On Sunday, May 17, 2009, Matt Berry ’10 and I landed at the Mbarara airstrip in southern Uganda (see map) to begin our weeklong due diligence of Ruhiira Millennium Savings and Credit Co-Operative (RMSACCO), a tiny savings and loan cooperative to which Microlumbia is considering making a $10,000 loan.
RMSACCO is in the village of Ruhiira, roughly one hour on pot-holed roads from our home base in Mbarara. The entire region is covered by banana plantations, the favored crop which takes up over 60% of the arable land. The SACCO has 864 members, all with savings deposits. There is a minimum requirement to join, helping to inculcate a culture of saving in the village. The organization’s loan portfolio totals roughly $35,000, constraining its capacity to disburse loans. It works closely with the Millennium Villages Project (MVP), a multi-country, multi-sector economic development project led by Jeffrey Sachs, Director of the Earth Institute at Columbia University. Ruhiira is in the MVP’s Uganda project zone, and RMSACCO benefits from the increased economic activity related to the MVP’s initiatives. However, RMSACCO is not officially part of the MVP and has members outside of the project zone.
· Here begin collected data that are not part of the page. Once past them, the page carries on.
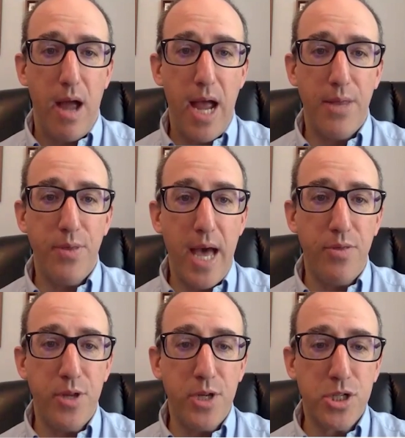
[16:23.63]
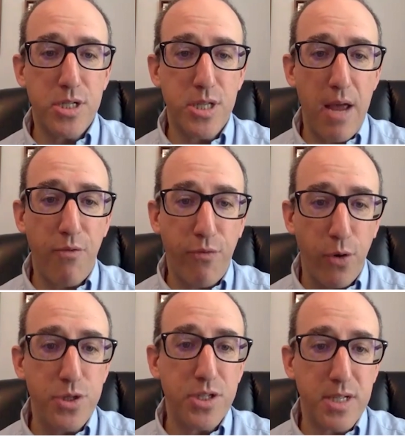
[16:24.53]
And this is a
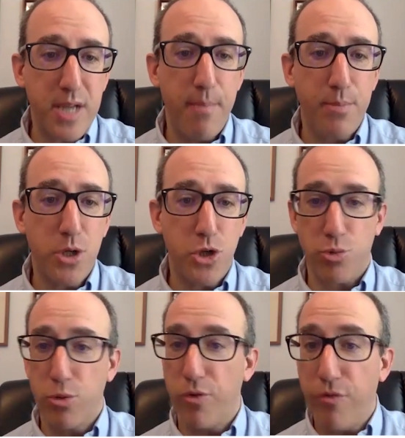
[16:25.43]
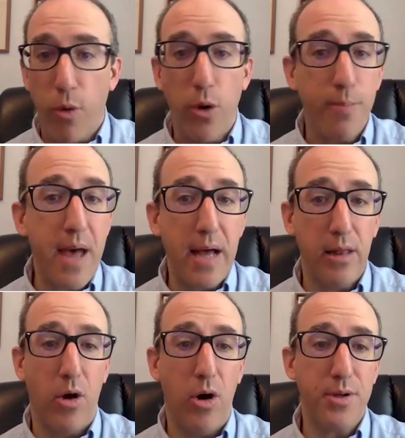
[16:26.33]
first attempt to just reform that
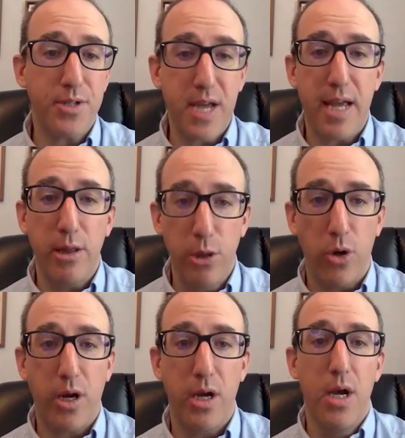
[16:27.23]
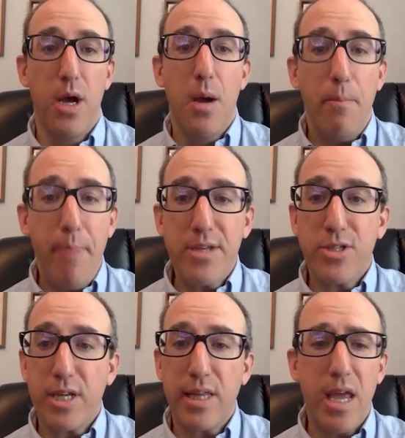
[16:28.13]
law, to say, look,
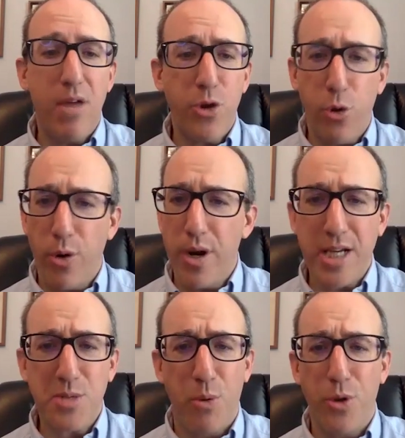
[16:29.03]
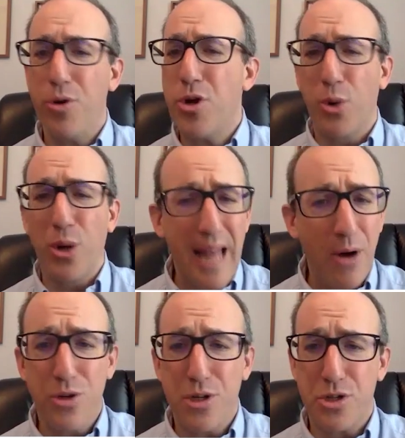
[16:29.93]
basically, if you're an exporter, you're
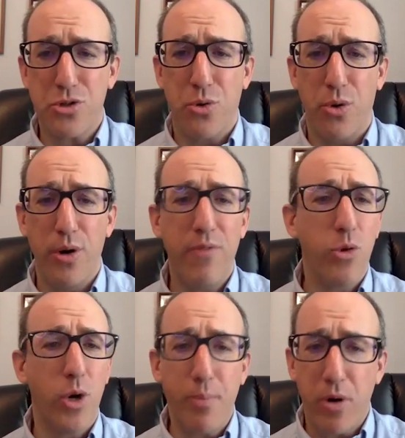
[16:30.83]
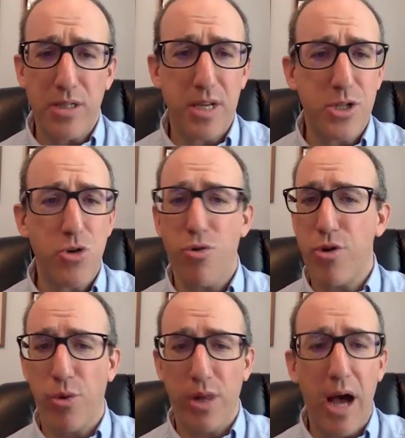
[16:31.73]
allowed to store. If you're a processor,
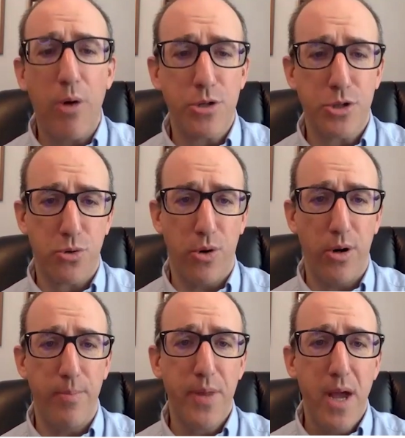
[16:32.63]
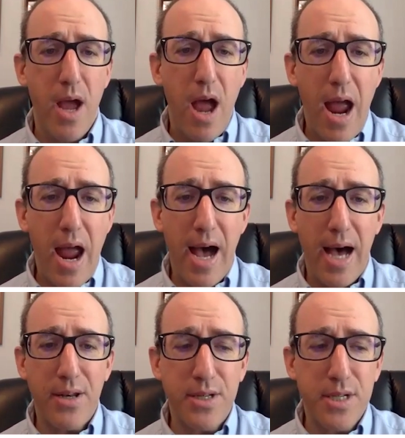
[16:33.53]
you're allowed to store.
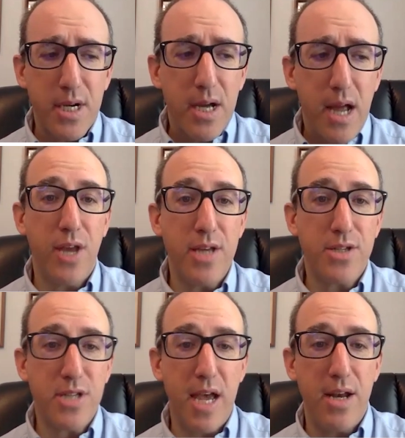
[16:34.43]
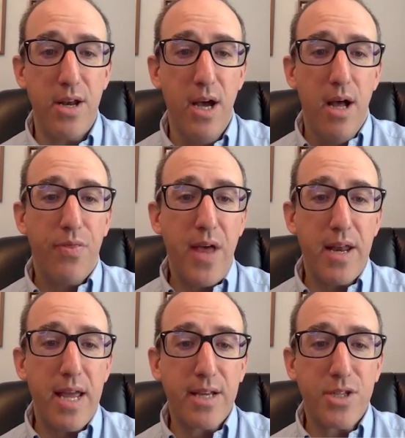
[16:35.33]
And they said
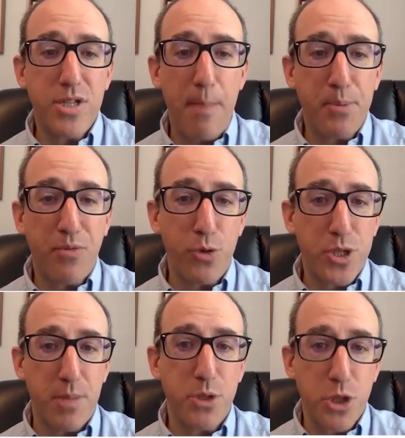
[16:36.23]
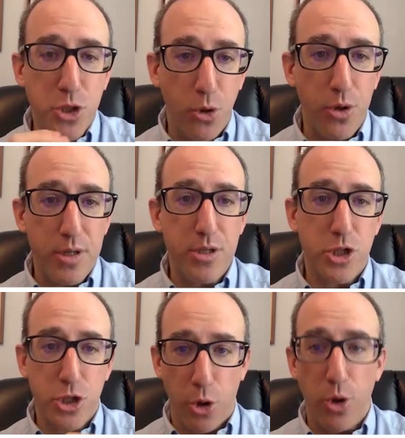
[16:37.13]
that except for some certain
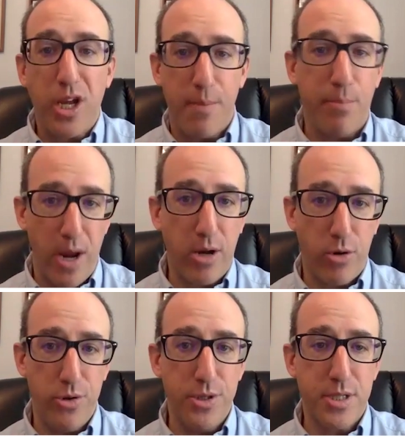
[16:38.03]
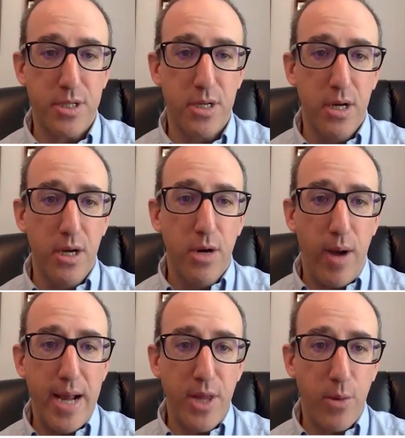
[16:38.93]
circuit breakers,
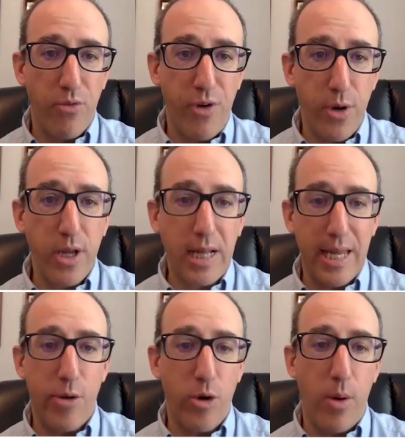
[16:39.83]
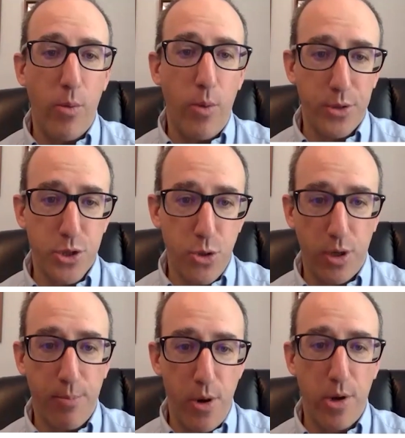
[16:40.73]
right, and they were very clear about what those
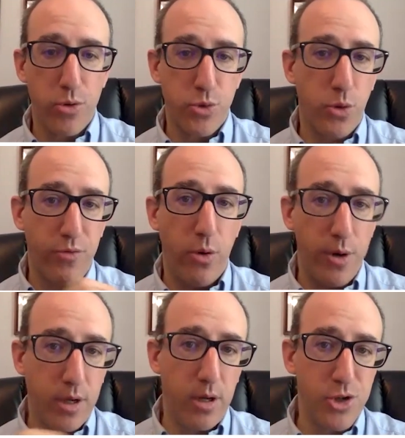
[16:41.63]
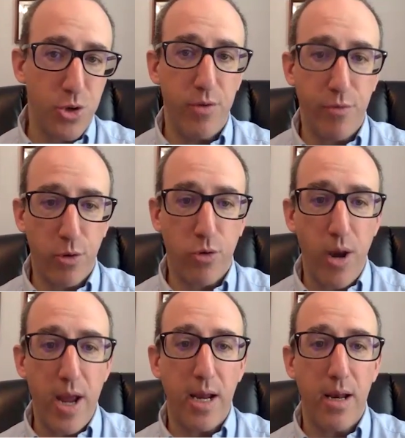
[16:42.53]
circuit breakers were for horticulture and for
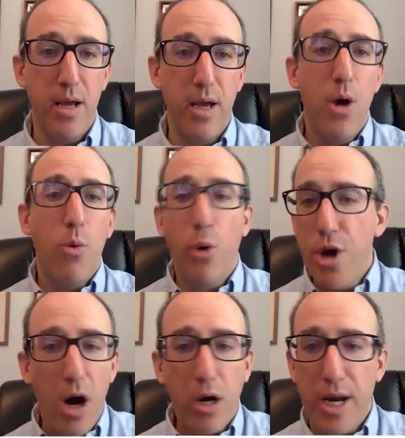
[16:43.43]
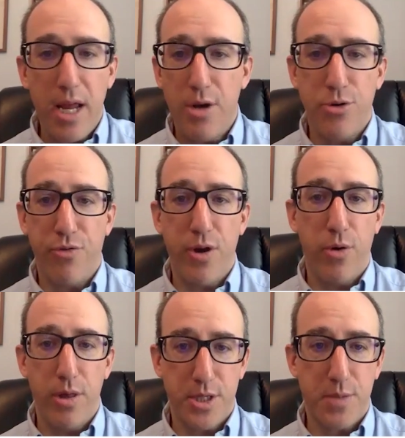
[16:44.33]
grain, we're not going to interfere
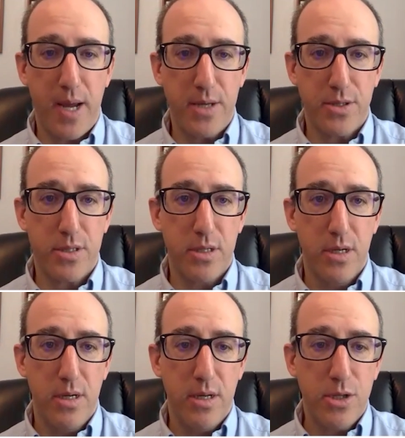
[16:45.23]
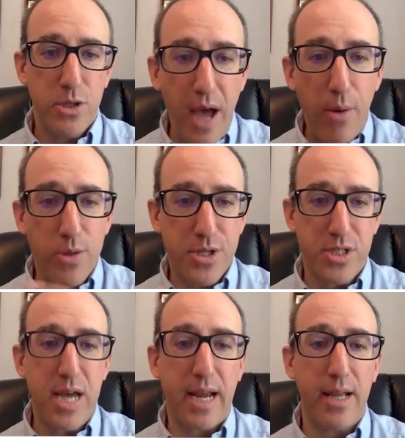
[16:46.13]
in the space. And so that was the
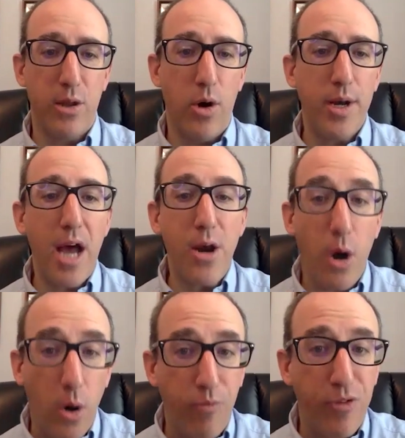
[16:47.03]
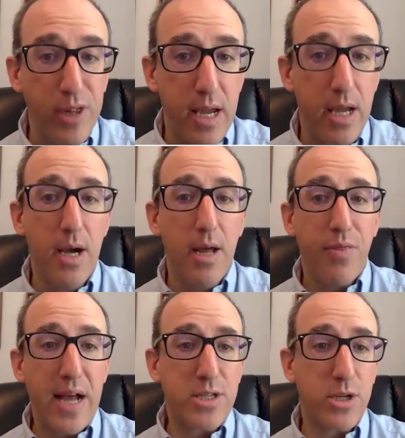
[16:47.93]
second law. And hopefully
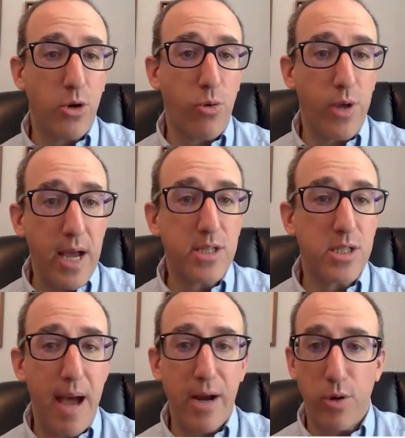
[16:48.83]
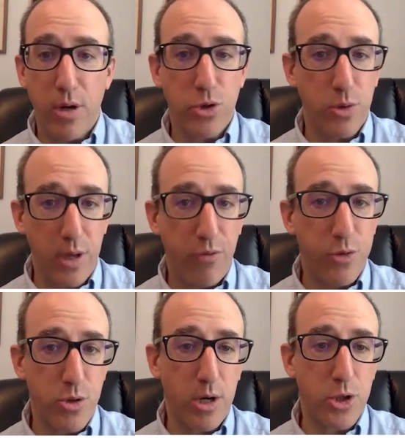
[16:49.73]
that's going to create some agricultural
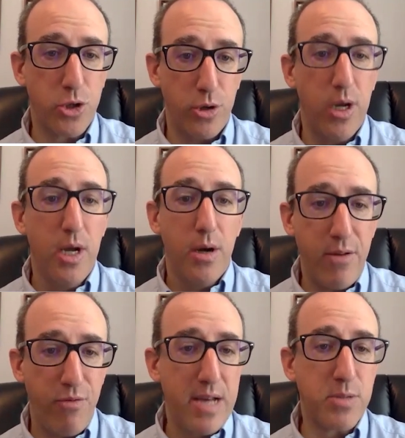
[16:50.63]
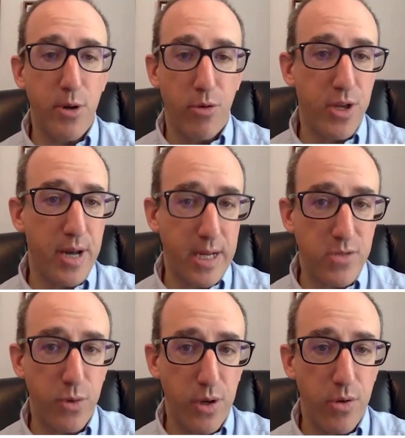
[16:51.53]
infrastructure investment over the next
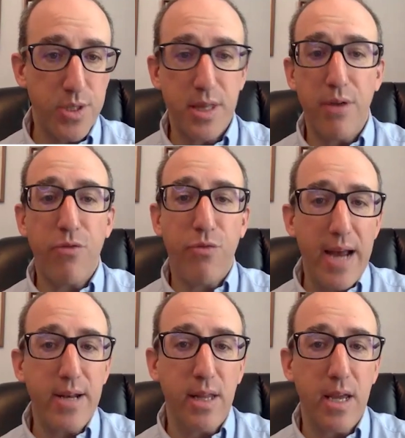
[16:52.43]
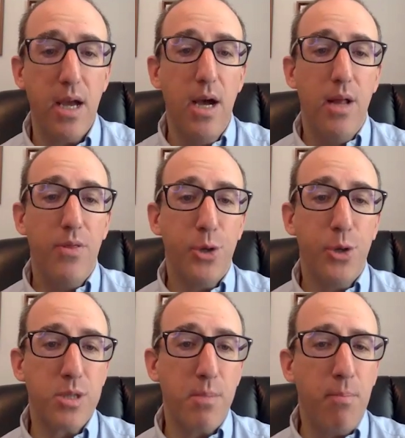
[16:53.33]
few years. And then finally, there
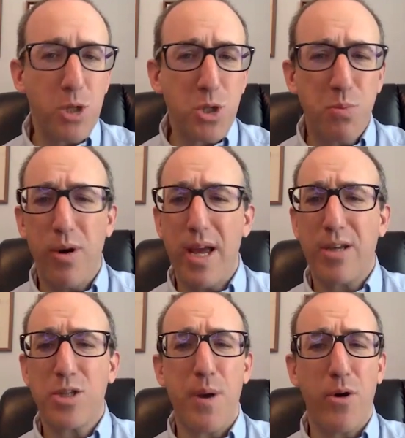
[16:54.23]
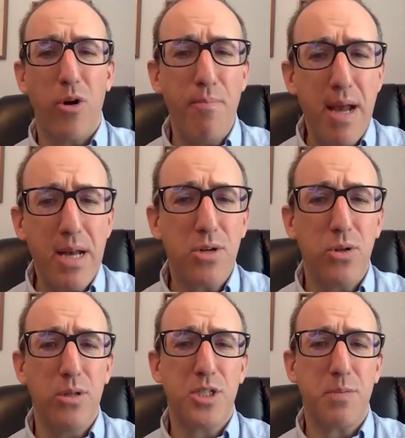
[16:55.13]
was a much more
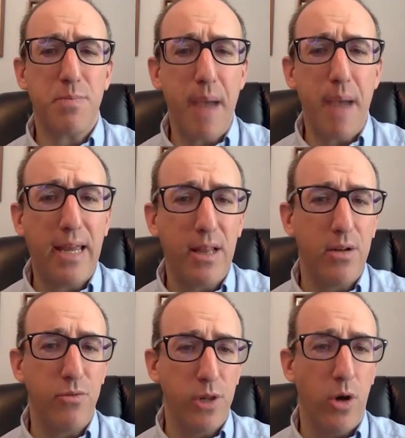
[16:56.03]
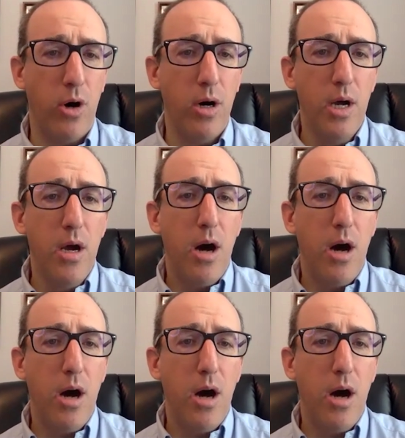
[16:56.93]
experimental, speculative law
During our week with the SACCO, we became intimately familiar with its processes for appraising loans, recording transactions, and recovering bad debts. We conducted extensive interviews with the three employees — Cleophus, the manager; Jude, the loan officer; and Agatha, the cashier. We were greatly impressed with the SACCO’s knowledge of local economics and its abilities to track every transaction on paper. They have a computer, but no electricity; they hope the MVP will provide them with solar power soon. Without a computer, it is difficult for the SACCO to organize its data so that it can analyze its portfolio quality or devise a strategy built on key value drivers.
One of our key takeaways from the week is how compelling the local economics are. For example, a small investment in time and money can enable a banana farmer to increase his yields five-fold. In order to do that, though, he not only needs the money to invest in some basic modern tools and inputs — roughly $1,000 investment per acre, but most families own only a fraction of an acre — but also enough to live on so he can get by without selling bananas for the year the field is under rehabilitation. However, whereas most plantations currently earn roughly $375 per acre per year, a rehabilitated field earns roughly $1,850 per acre per year. Without institutions like RMSACCO, such investments are simply not possible.
We will present our findings later this year on RMSACCO’s social impact, operations, and likely ability to repay our loan to the Microlumbia Investment Committee. If the loan is approved, we will likely expand the relationship by asking the SACCO to work with Microlumbia’s consulting arm to implement some improved accounting procedures and to drive the loan portfolio in a more strategic direction. I am confident this would be an educational experience for the students and bear some operational benefit for the SACCO.